Faisant référence à un nombre de propositions de droite de Trump (et ne mentionnant absolument rien sur le passé et les politiques de Clinton), ils tirent la conclusion, «La souffrance que ces politiques et d’autres politiques et attitudes similairement extrémistes [de Trump] imposera aux populations déjà opprimées et marginalisées a de fortes chances d’être bien plus grande que celle qui résultera d’une présidence Clinton.»

Comme le WSWS l’a expliqué à plusieurs reprises, la campagne Trump n’est pas une aberration isolée, mais plutôt une expression du virage à droite extrême de toute la politique, lié au déclin du capitalisme américain et à l’emploi de mesures de plus en plus réactionnaires et criminelles par la bourgeoisie. D’inciter à voter pour Clinton revient à aveugler les travailleurs et les jeunes sur cette réalité et à faciliter la dissimulation des plans de guerre catastrophiques qu’elle et le Parti démocrate préparent.

De plus, les politiques anti-ouvrières poursuivies par une présidence Clinton, ne feraient que procurer des conditions plus favorables à Trump ou un autre démagogue pour exploiter le mécontentement social et le canaliser dans une direction fascisante. Le même processus est observable en Europe avec des partis comme le Front national de Le Pen qui exploite la catastrophe sociale dont la «gauche» officielle est responsable.

Dans le préambule de l’article, Chomsky et son coauteur affirment prétentieusement, «Le principe moral de base en jeu est simple: nous devons non seulement prendre la responsabilité de nos actes, mais les conséquences de nos actes pour les autres sont une considération bien plus importante que d’être satisfaits de nous-mêmes.» En d’autres mots, si vous osez voter pour un candidat politique autre que les deux candidats de droite proguerre, vous n’êtes qu’égoïste.

Quelle hypocrisie! Les seules «conséquences» pour lesquelles Chomsky voudrait que l’on se sente responsable sont celles d’une présidence Trump. Par contre, Chomsky refuse de prendre toute responsabilité pour les politiques d'Obama – qu’il a défendues à maintes reprises – ou une future présidence Clinton.

Chomsky, un anarchiste de longue date qui s’oppose explicitement au marxisme et à la Révolution russe, est un représentant des intellectuels de la classe moyenne aisée, une section de la société qui a entamé un mouvement continuel vers la droite, particulièrement après la fin des protestations contre la guerre du Vietnam dans les années 1970, qui va en s’accélérant depuis la dissolution de l’Union soviétique en 1991.

Bien que Chomsky puisse, à l’une ou l’autre occasion, souligner la malhonnêteté et l’hypocrisie des justifications pour les interventions militaires américaines, il est néanmoins incapable de maintenir une opposition politiquement cohérente à l’impérialisme, et ceci surtout à cause de son opposition au marxisme et son analyse scientifique, ancrée historiquement, du capitalisme comme cause fondamentale de la guerre.
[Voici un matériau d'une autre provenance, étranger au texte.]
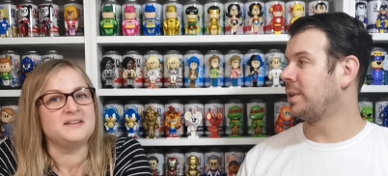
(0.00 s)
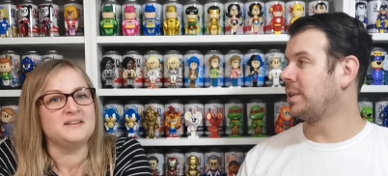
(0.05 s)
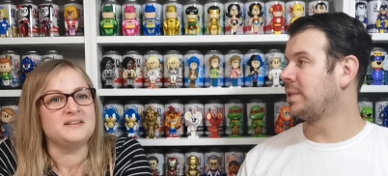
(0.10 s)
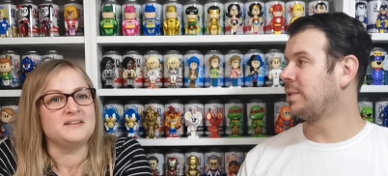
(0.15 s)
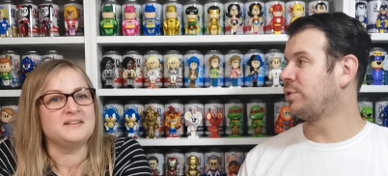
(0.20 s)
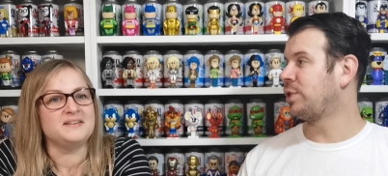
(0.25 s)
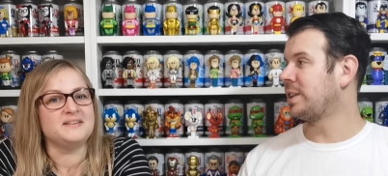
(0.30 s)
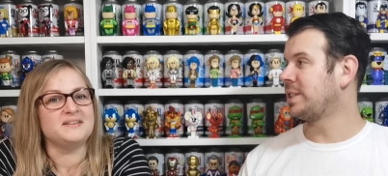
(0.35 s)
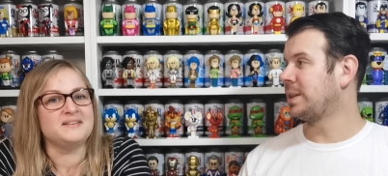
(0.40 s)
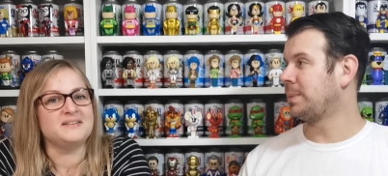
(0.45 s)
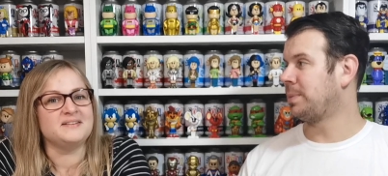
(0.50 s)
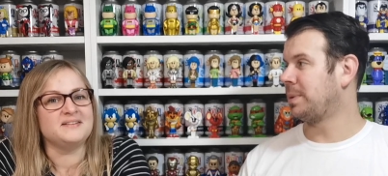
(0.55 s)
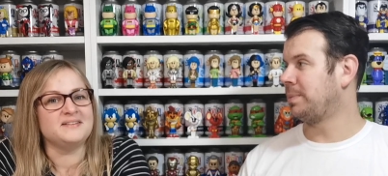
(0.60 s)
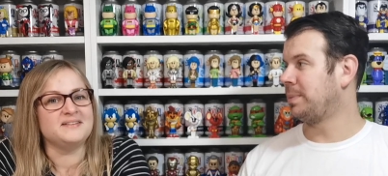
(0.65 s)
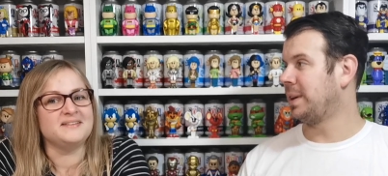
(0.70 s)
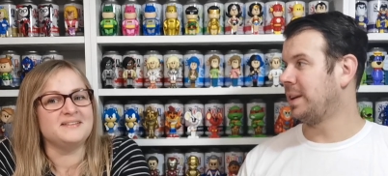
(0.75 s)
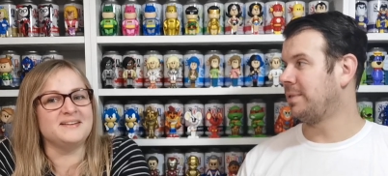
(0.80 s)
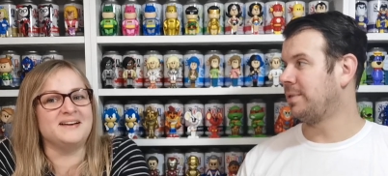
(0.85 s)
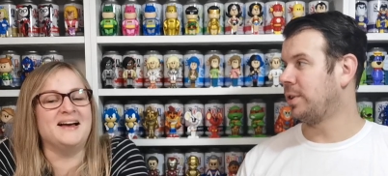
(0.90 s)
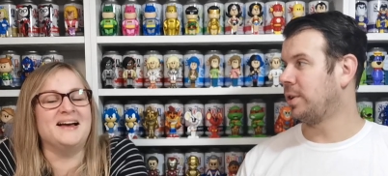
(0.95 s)
Speaker 1: could dress up and
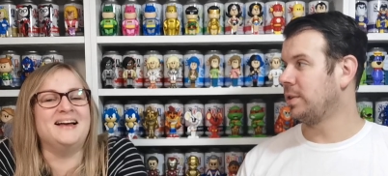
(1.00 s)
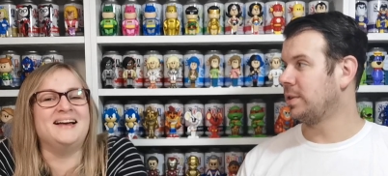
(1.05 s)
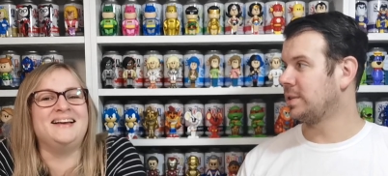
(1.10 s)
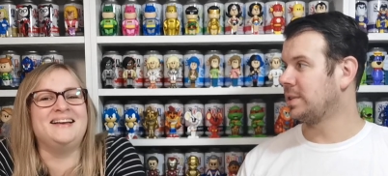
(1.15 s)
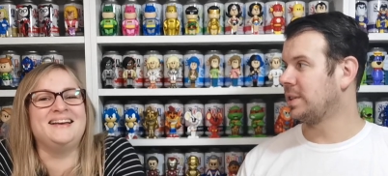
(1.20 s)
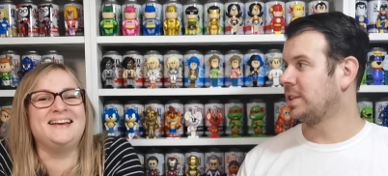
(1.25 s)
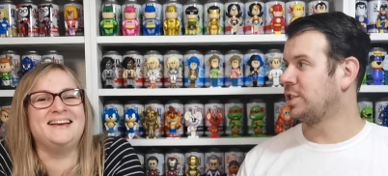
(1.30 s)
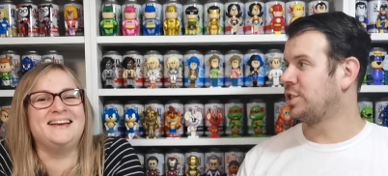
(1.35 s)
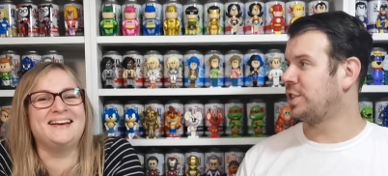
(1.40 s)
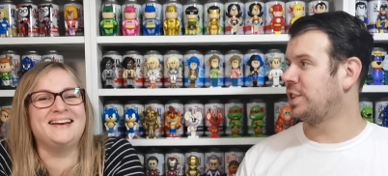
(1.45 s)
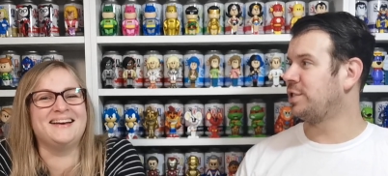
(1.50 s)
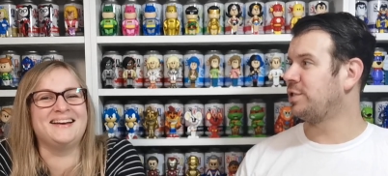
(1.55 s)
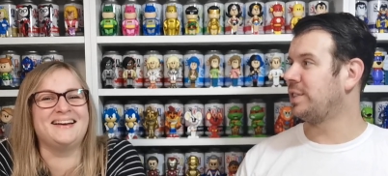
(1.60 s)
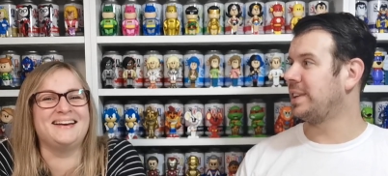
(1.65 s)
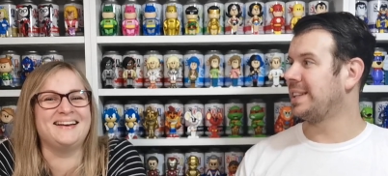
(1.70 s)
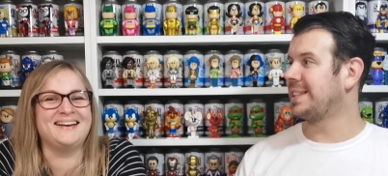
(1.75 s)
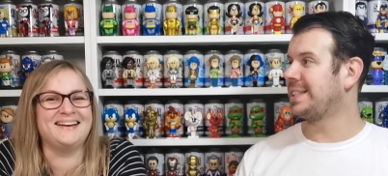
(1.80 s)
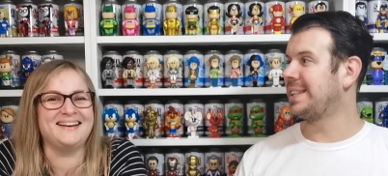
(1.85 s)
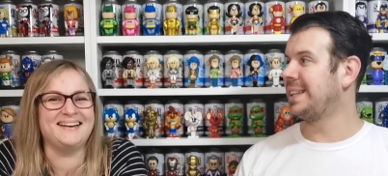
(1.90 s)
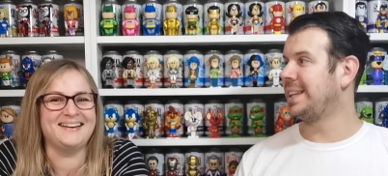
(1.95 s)
be a because she's
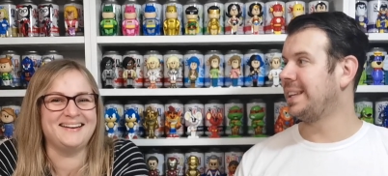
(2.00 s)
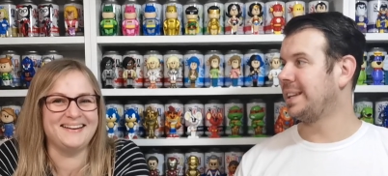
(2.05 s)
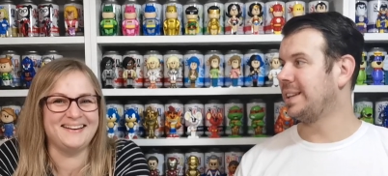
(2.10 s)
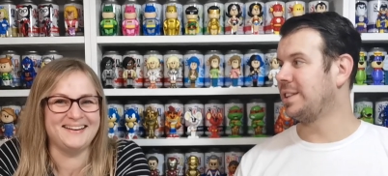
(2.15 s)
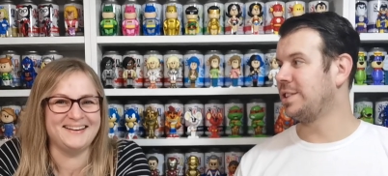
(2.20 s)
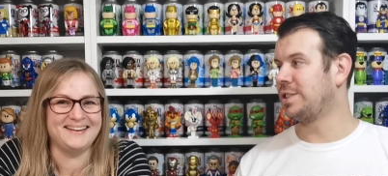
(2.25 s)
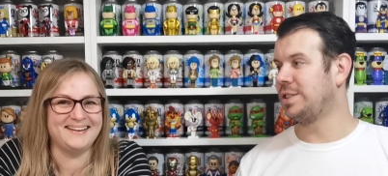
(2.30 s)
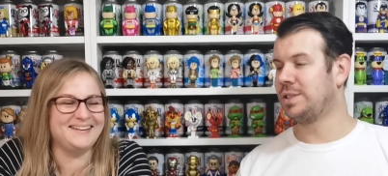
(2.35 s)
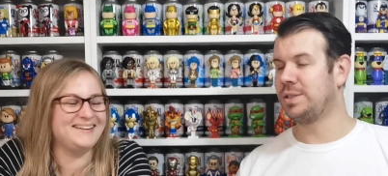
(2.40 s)
really sneaky, and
En ce qui concerne la conférence de Chomsky à Chicago, il y a la question non moins importante de son hôte: l'ISO, qui a été parmi les plus fervents promoteurs de la confrontation militaire américaine avec le régime Assad en Syrie et la Russie. Bien que l'ISO prétend s'opposer à l’argument du «moindre mal» et appuie formellement la candidate du Parti vert Jill Stein, elle fonctionne en fait comme une section du Parti démocrate. Elle a à plusieurs reprises propagé la justification frauduleuse des «droits de l’homme» pour l’intervention militaire américaine – en Libye, en Syrie, et ailleurs – et joue un rôle clé en masquant les plans du Parti démocrate pour d'autres guerres encore plus catastrophiques. Chomsky n’avait absolument rien à dire sur ces mensonges et ces positions politiques.

Le professeur Chomsky est fondamentalement opposé à tout défi au système bipartite et se prosterne ainsi devant le statu quo politique. Son appel pour le «moindre mal» en votant pour Clinton fait de lui un partisan des démocrates, et le rend politiquement responsable des crimes qu’ils ont commis et ceux qu’ils préparent.